Differences over the Senate's proposed Medicare savings were resolved by splitting the difference, although House conferees said the savings were not to be achieved by increasing costs to patients. Proposed restoration of food stamp spending that had been cut over the last two years was included in the reserve fund, subject to passage of authorizing legislation.

The budget is scheduled to be taken up Thursday in the House, where, according to Budget Committee Chairman James R. Jones (D-Okla.), the Democratic leadership has said it will wage a strong fight for passage over what is expected to be heavy Republican opposition.

In the Republican-controlled Senate, which passed its version of the budget by only a one-vote margin, Domenici said, "I think there's a reasonably good chance we can pass it," although it emphasized that "it won't be a cake-walk."

As they resumed work yesterday morning, the conferees approved a revised set of assumptions about the economy's likely performance next year that had the effect of slightly reducing the projected deficit for next year. In general, the new assumptions anticipate greater economic growth and less unemployment than had been predicted earlier by the Congressional Budget Office and incorporated in the Senate and House versions of the budget.

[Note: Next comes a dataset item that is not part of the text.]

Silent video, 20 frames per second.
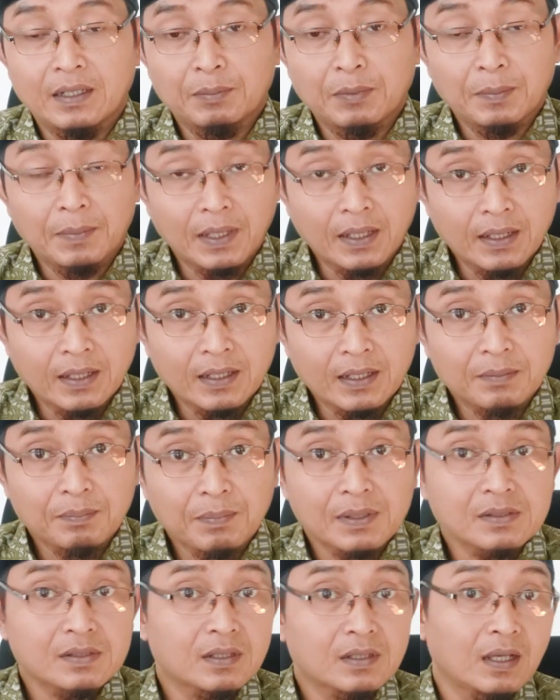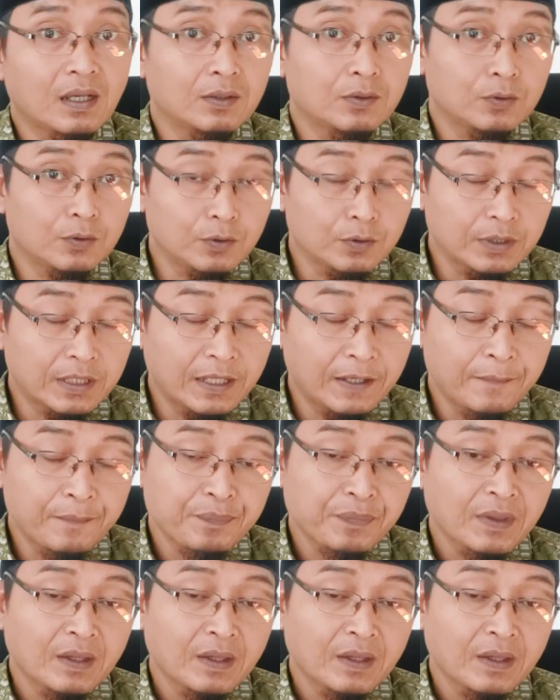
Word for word: ini memahar pastikan dulu ya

The expected growth rate for next year, after adjustment for inflation, was changed from 4.7 percent to 5.1 percent. The anticipated unemployment rate, projected at 9.8 percent last January, was reduced to 9.3 percent. The inflation forecast remained unchanged at 5 percent.

Rep. Jack Kemp (R-N.Y.), a House conferee, complained that the new projections weren't optimistic enough. "This is the year we were supposed to have a balanced budget, if you recall," responded Jones sarcastically, referring to Reagan's prediction that the budget would be balanced by 1984 because of economic growth stimulated by his tax-cut program.

Kemp argued that tax increases proposed in the new budget would impede growth, but Democrats contended that the tax hikes would contribute to recovery by decreasing the federal deficit and thereby taking pressure off interest rates.

Among the spending issues resolved yesterday was foreign aid, for which the budget compromise would allow $12.9 billion, about $250 million more than Reagan proposed. According to Rep. Stephen J. Solarz (D-N.Y.), the compromise would allow enough room for anticipated aid to Israel and Egypt without forcing cuts in aid programs to other countries. The conferees were rushing to finish work because their authority for the conference expired yesterday, and some feared that foes of the compromise might try to block a reauthorization of the conference by either of the two houses.